::: Data under study

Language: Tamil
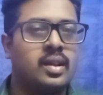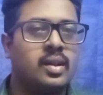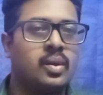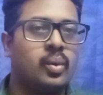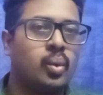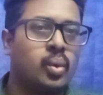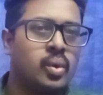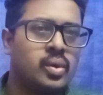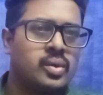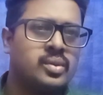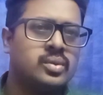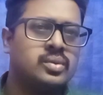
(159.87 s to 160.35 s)

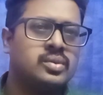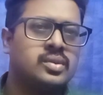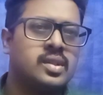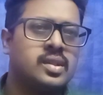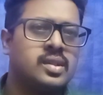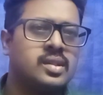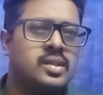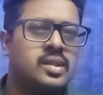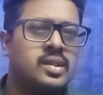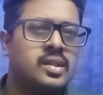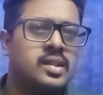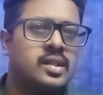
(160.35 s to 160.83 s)
ஊர்
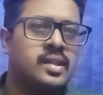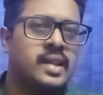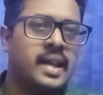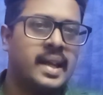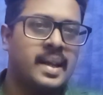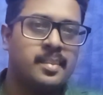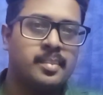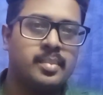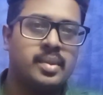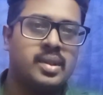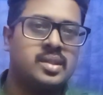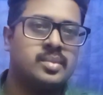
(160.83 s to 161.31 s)
சுற்றுறது
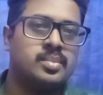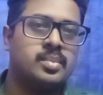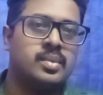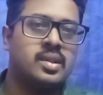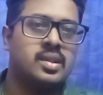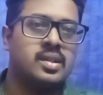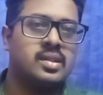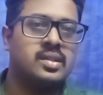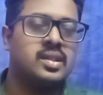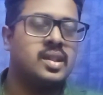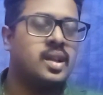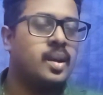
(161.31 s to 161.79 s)
டைம் பாஸ்
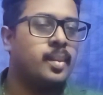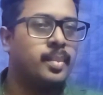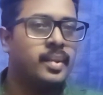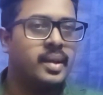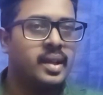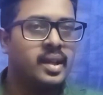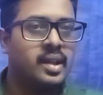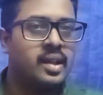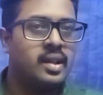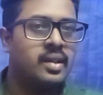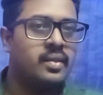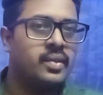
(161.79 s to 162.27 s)
பண்ணுறது
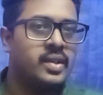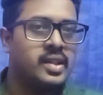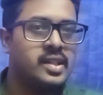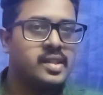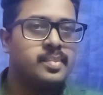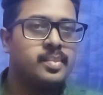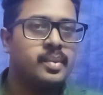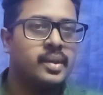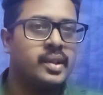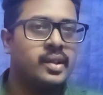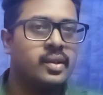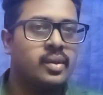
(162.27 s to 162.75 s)
அப்படின்னே
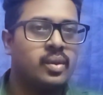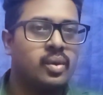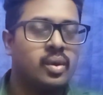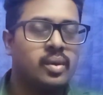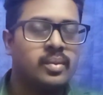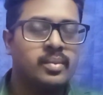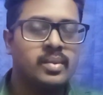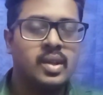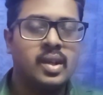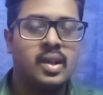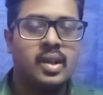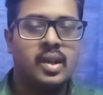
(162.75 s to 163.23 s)
வேஸ்ட் பண்ணிடுறோம்
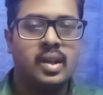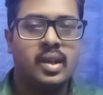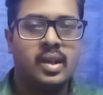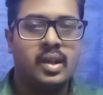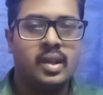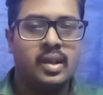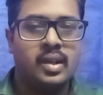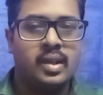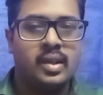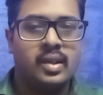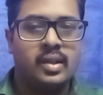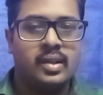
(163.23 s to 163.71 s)

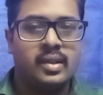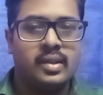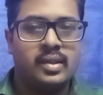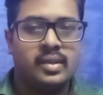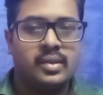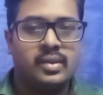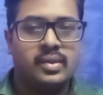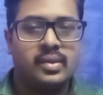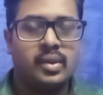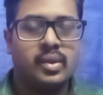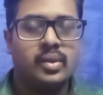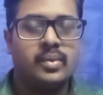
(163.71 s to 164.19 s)

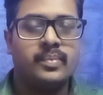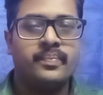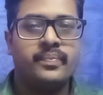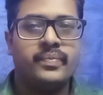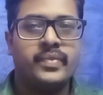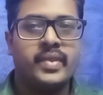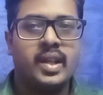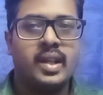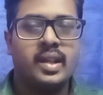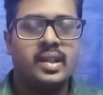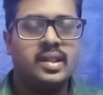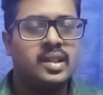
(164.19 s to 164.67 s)
ஸோ
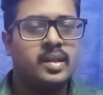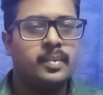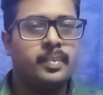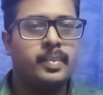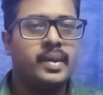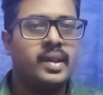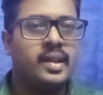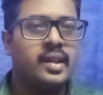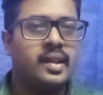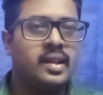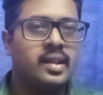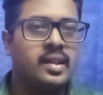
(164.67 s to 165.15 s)
இந்த
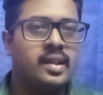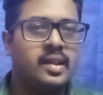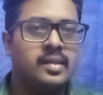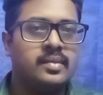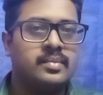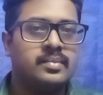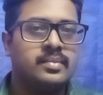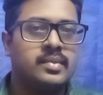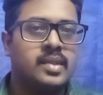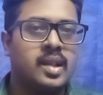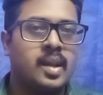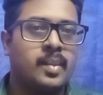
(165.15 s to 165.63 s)
பீரியடை
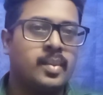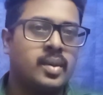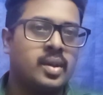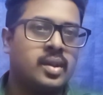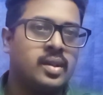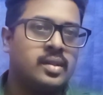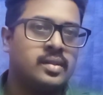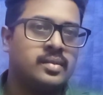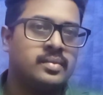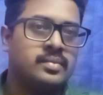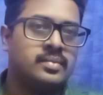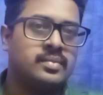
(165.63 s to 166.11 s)
நம்ம
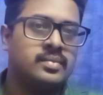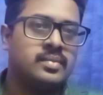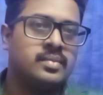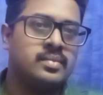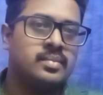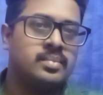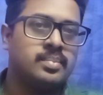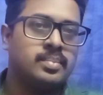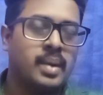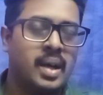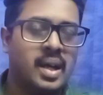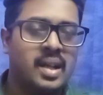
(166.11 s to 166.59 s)

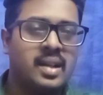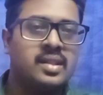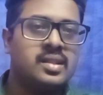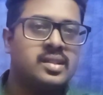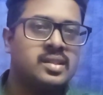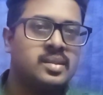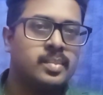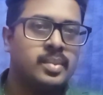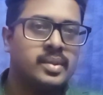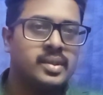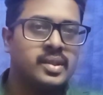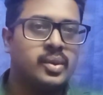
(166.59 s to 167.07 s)

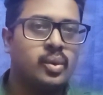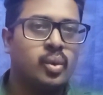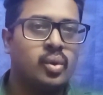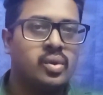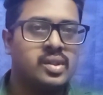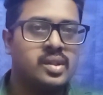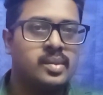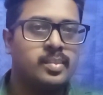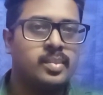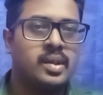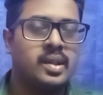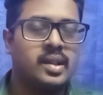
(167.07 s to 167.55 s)
பேரண்ட்ஸை பற்றி
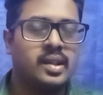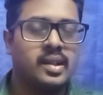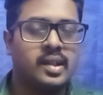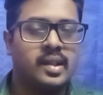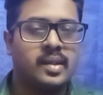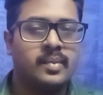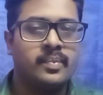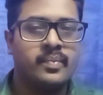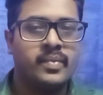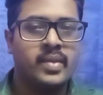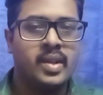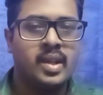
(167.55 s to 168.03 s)
யோசிச்சு
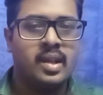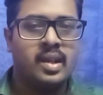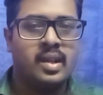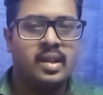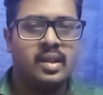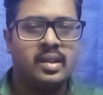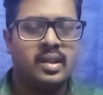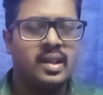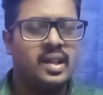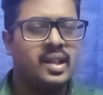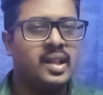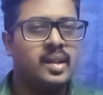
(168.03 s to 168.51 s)
பாருங்கள்
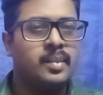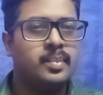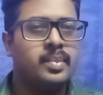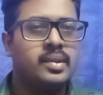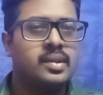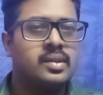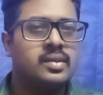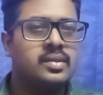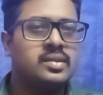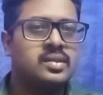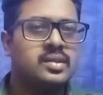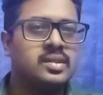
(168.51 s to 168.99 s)
நிறைய
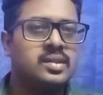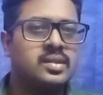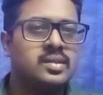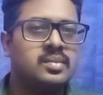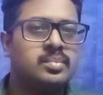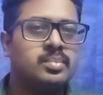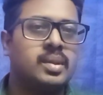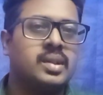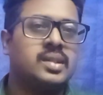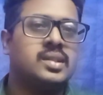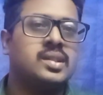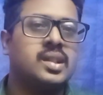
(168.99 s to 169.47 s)
பேர் வந்து
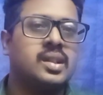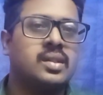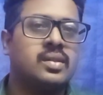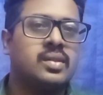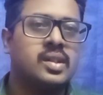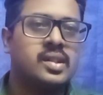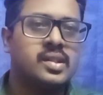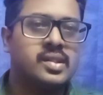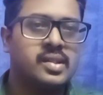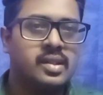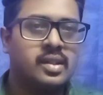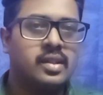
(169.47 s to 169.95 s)
பந்தாவா
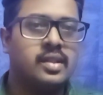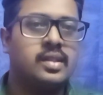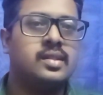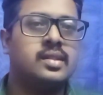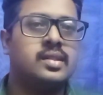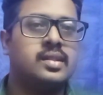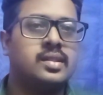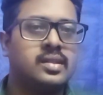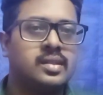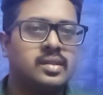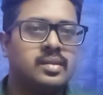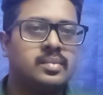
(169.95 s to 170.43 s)

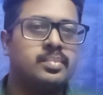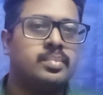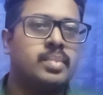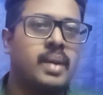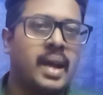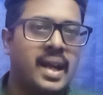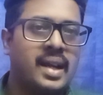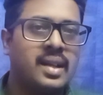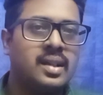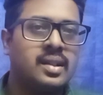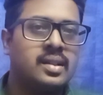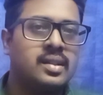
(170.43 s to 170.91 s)
ஷர்ட்டு
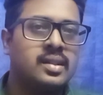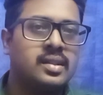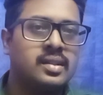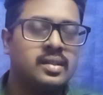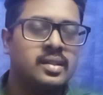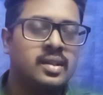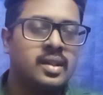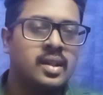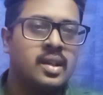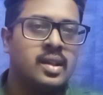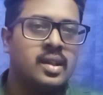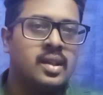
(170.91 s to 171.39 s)
பேண்ட்டு
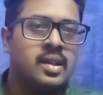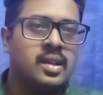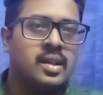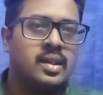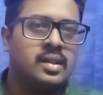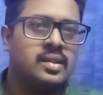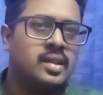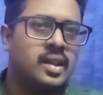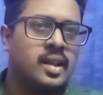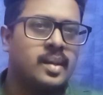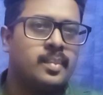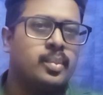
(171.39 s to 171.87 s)

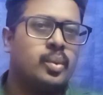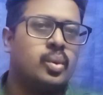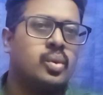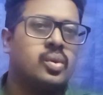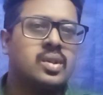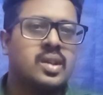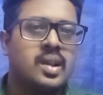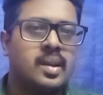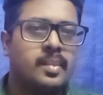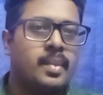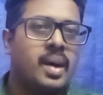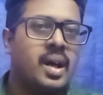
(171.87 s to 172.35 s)
இதெல்லாம்
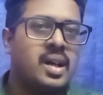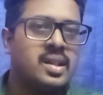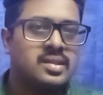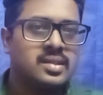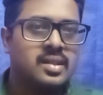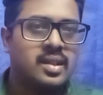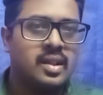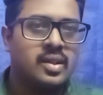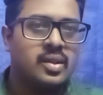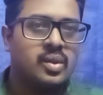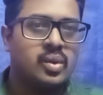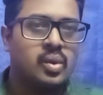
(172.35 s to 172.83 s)
போட்டு நான்
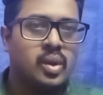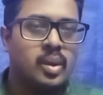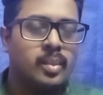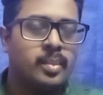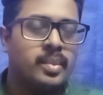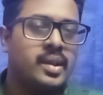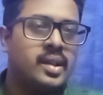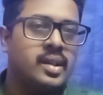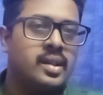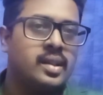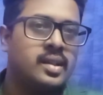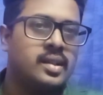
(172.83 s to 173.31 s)
மாஸ்க் காட்டணும்
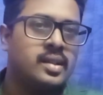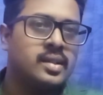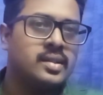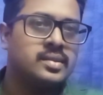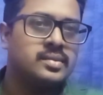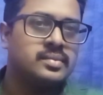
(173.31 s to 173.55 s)
அப்படின்ட்டு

::::::

- Problem requirements:
Begin at the line containing "(168.99 s to 169.47 s)" and write out every line to the end of the data exactly. Skip the pictures.

- Completed task:
(168.99 s to 169.47 s)
பேர் வந்து
(169.47 s to 169.95 s)
பந்தாவா
(169.95 s to 170.43 s)

(170.43 s to 170.91 s)
ஷர்ட்டு
(170.91 s to 171.39 s)
பேண்ட்டு
(171.39 s to 171.87 s)

(171.87 s to 172.35 s)
இதெல்லாம்
(172.35 s to 172.83 s)
போட்டு நான்
(172.83 s to 173.31 s)
மாஸ்க் காட்டணும்
(173.31 s to 173.55 s)
அப்படின்ட்டு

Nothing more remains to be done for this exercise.